> **Work item**
Give the lines again exactly as they appear below, from the line with "[0:03.32-0:04.32]" to the line with "Word for word: Treasurer", both included, and only those lines. Leave every picture out.

> **Data shown**
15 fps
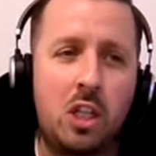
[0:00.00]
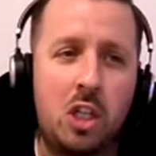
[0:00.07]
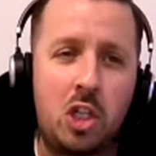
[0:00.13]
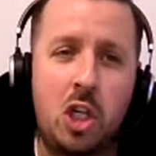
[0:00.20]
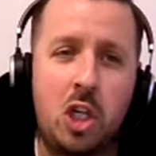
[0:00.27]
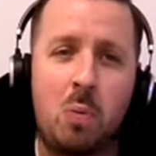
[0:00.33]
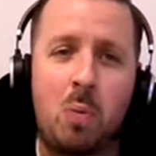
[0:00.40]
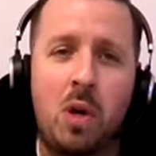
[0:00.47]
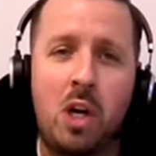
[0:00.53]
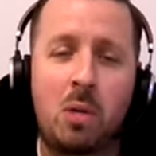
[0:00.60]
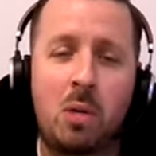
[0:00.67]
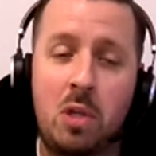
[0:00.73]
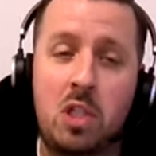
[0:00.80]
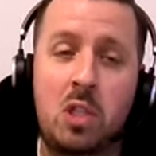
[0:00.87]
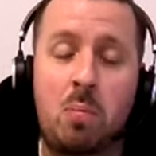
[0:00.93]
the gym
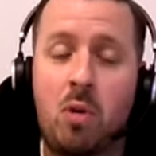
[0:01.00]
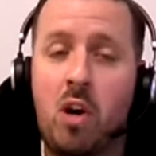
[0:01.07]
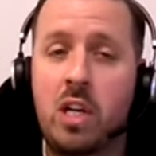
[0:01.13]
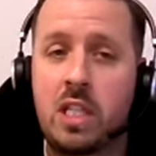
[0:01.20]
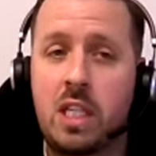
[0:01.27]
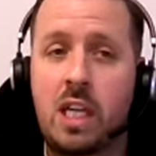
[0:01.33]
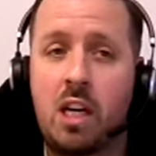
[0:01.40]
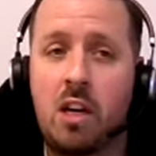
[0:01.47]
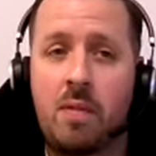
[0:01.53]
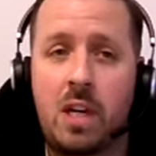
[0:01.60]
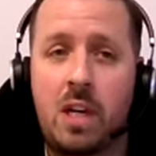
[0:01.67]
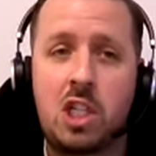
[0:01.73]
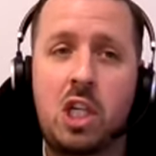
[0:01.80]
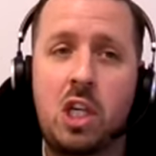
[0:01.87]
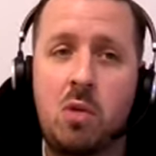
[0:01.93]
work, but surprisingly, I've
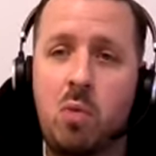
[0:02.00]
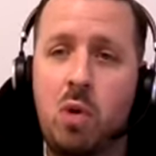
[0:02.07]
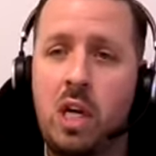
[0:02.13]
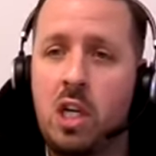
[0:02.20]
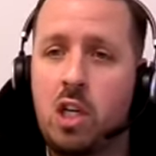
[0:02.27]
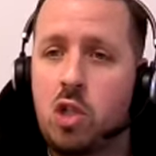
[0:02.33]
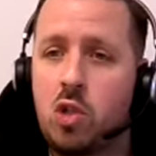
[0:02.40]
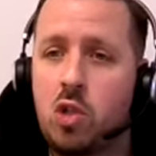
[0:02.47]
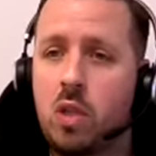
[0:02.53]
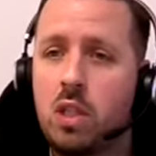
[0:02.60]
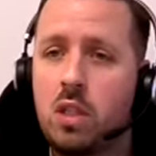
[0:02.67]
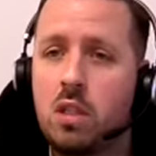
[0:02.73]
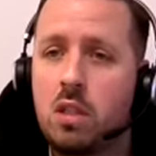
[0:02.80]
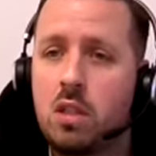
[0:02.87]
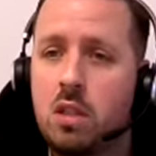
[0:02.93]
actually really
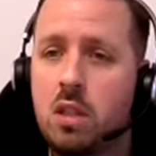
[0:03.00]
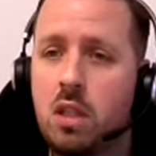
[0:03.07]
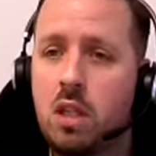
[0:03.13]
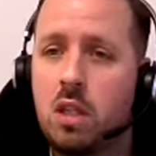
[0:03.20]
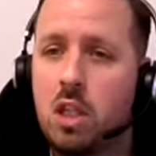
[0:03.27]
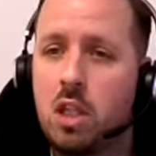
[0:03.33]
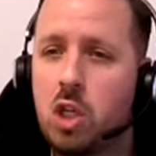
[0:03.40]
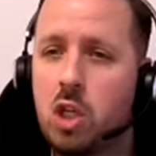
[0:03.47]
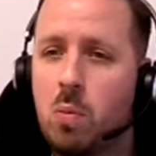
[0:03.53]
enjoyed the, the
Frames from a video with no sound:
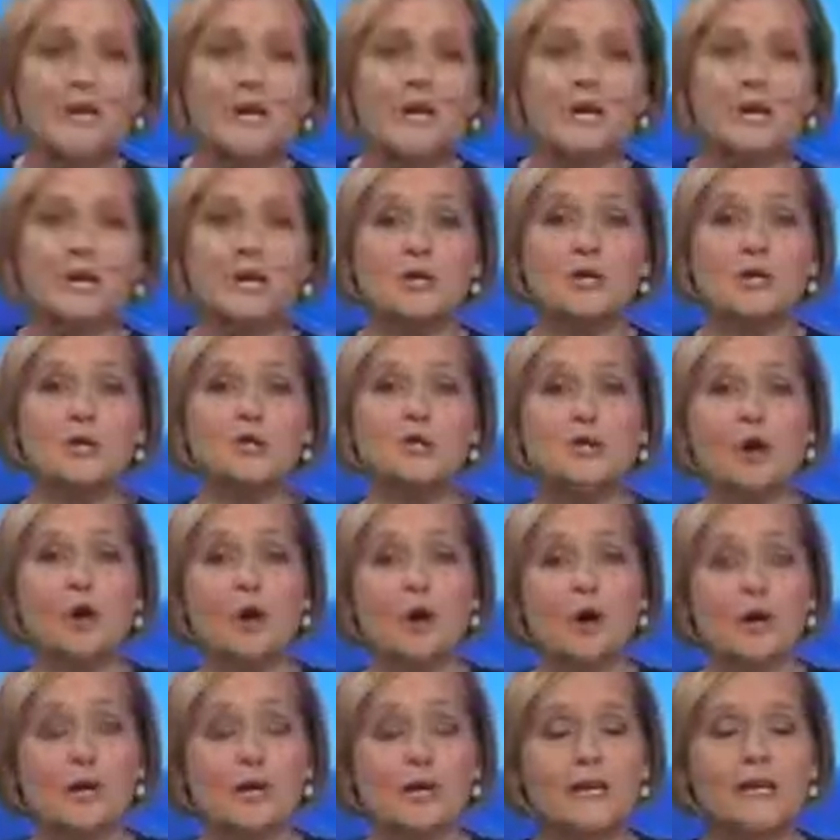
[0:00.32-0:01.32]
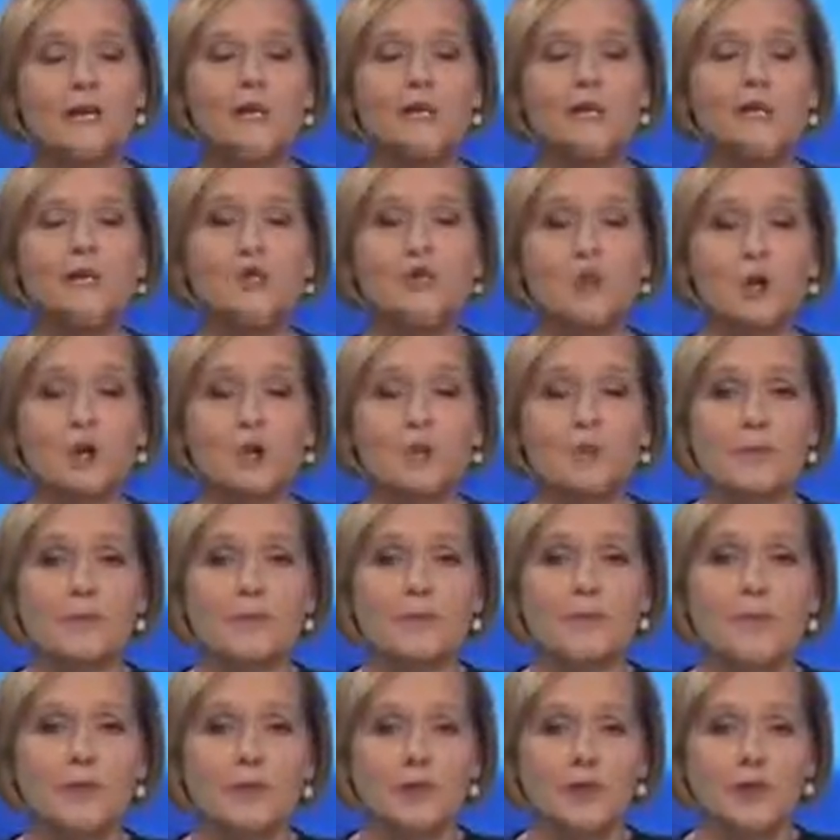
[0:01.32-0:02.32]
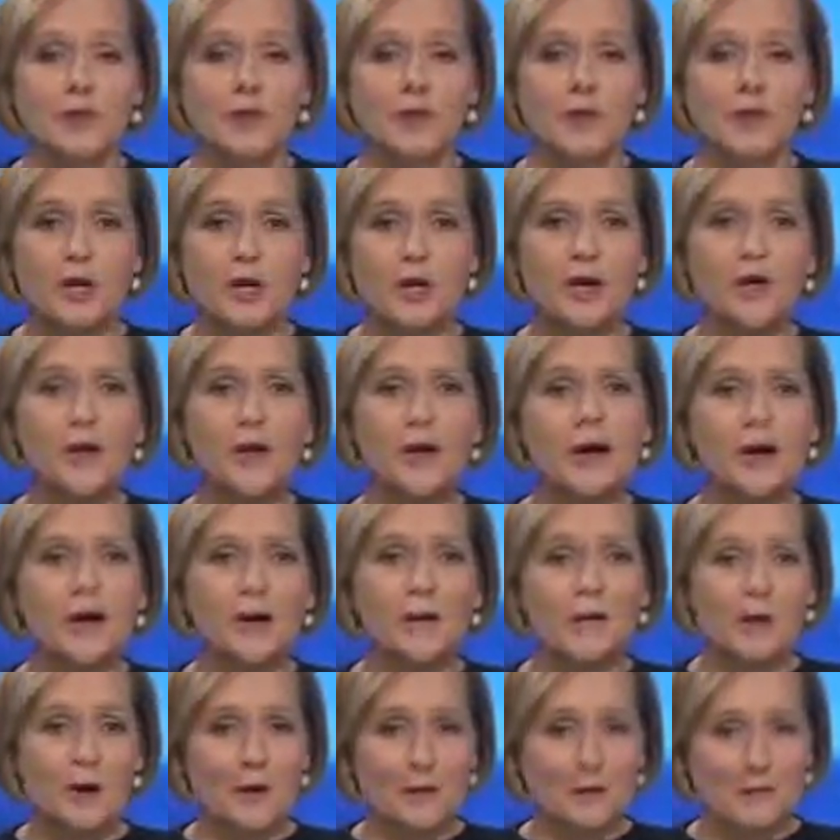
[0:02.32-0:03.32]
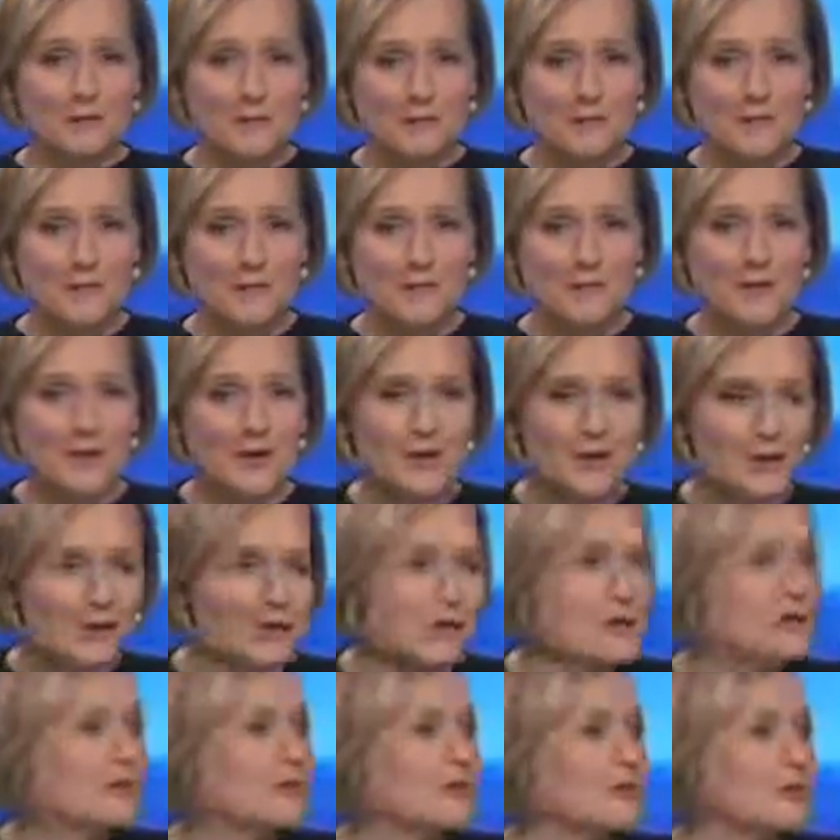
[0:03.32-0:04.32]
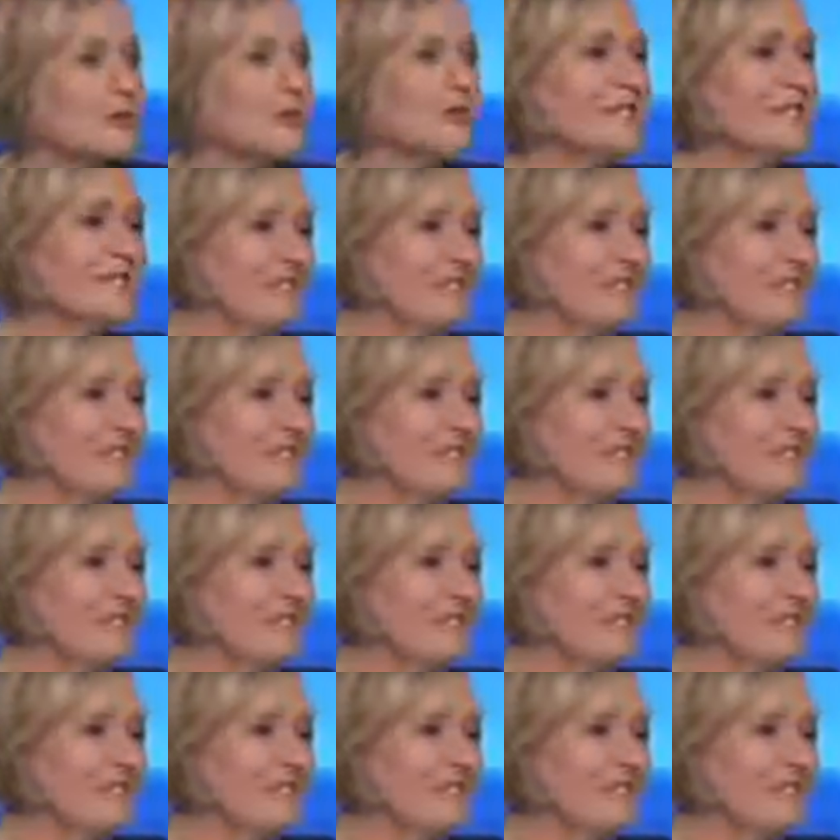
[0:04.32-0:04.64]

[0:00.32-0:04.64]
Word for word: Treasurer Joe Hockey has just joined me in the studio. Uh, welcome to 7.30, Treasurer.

--

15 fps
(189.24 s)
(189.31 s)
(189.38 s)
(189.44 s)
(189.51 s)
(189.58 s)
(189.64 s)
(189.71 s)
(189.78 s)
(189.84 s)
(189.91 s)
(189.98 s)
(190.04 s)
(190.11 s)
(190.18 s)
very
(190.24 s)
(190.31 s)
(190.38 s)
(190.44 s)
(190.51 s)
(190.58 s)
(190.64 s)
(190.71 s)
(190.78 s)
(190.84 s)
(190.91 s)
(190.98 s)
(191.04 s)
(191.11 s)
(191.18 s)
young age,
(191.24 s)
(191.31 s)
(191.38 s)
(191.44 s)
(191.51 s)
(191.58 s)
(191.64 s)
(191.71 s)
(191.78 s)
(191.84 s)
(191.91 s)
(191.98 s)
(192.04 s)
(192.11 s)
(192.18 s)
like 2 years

...

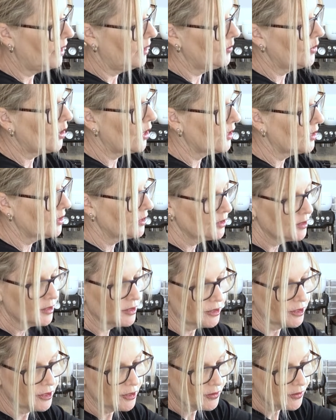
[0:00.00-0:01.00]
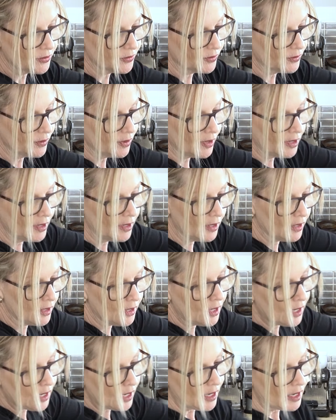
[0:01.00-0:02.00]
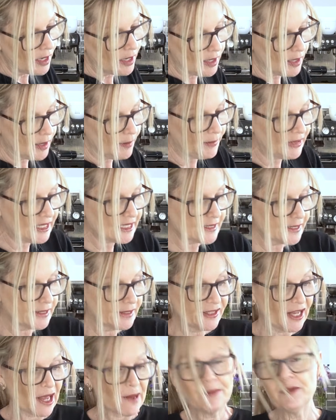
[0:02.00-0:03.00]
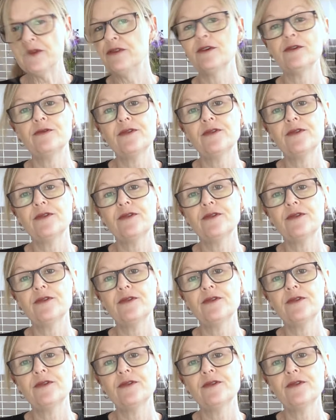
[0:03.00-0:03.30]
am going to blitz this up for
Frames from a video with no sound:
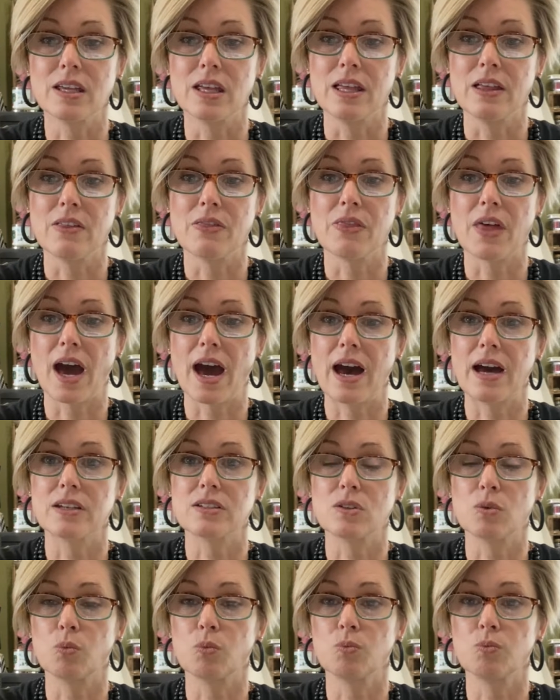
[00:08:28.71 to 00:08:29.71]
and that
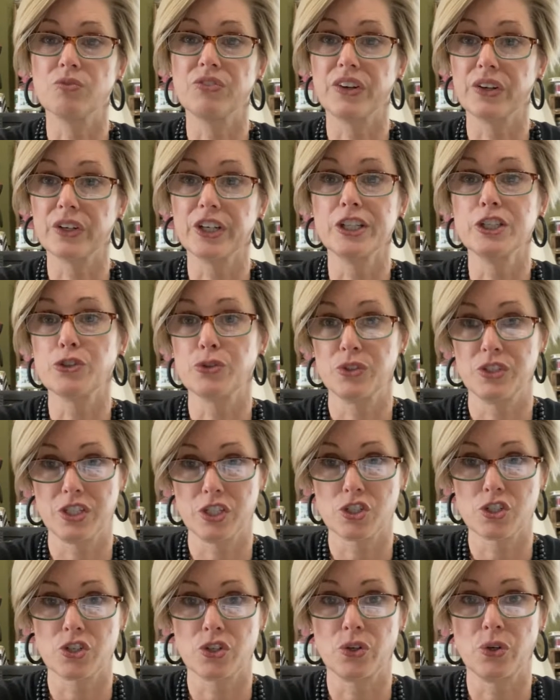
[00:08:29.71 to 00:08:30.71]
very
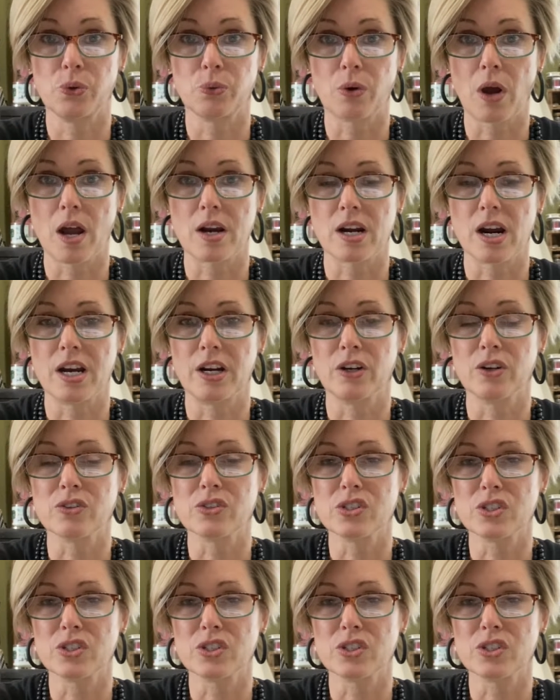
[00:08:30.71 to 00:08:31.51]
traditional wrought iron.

> **Result of the task**
[0:03.32-0:04.32]
[0:04.32-0:04.64]

[0:00.32-0:04.64]
Word for word: Treasurer Joe Hockey has just joined me in the studio. Uh, welcome to 7.30, Treasurer.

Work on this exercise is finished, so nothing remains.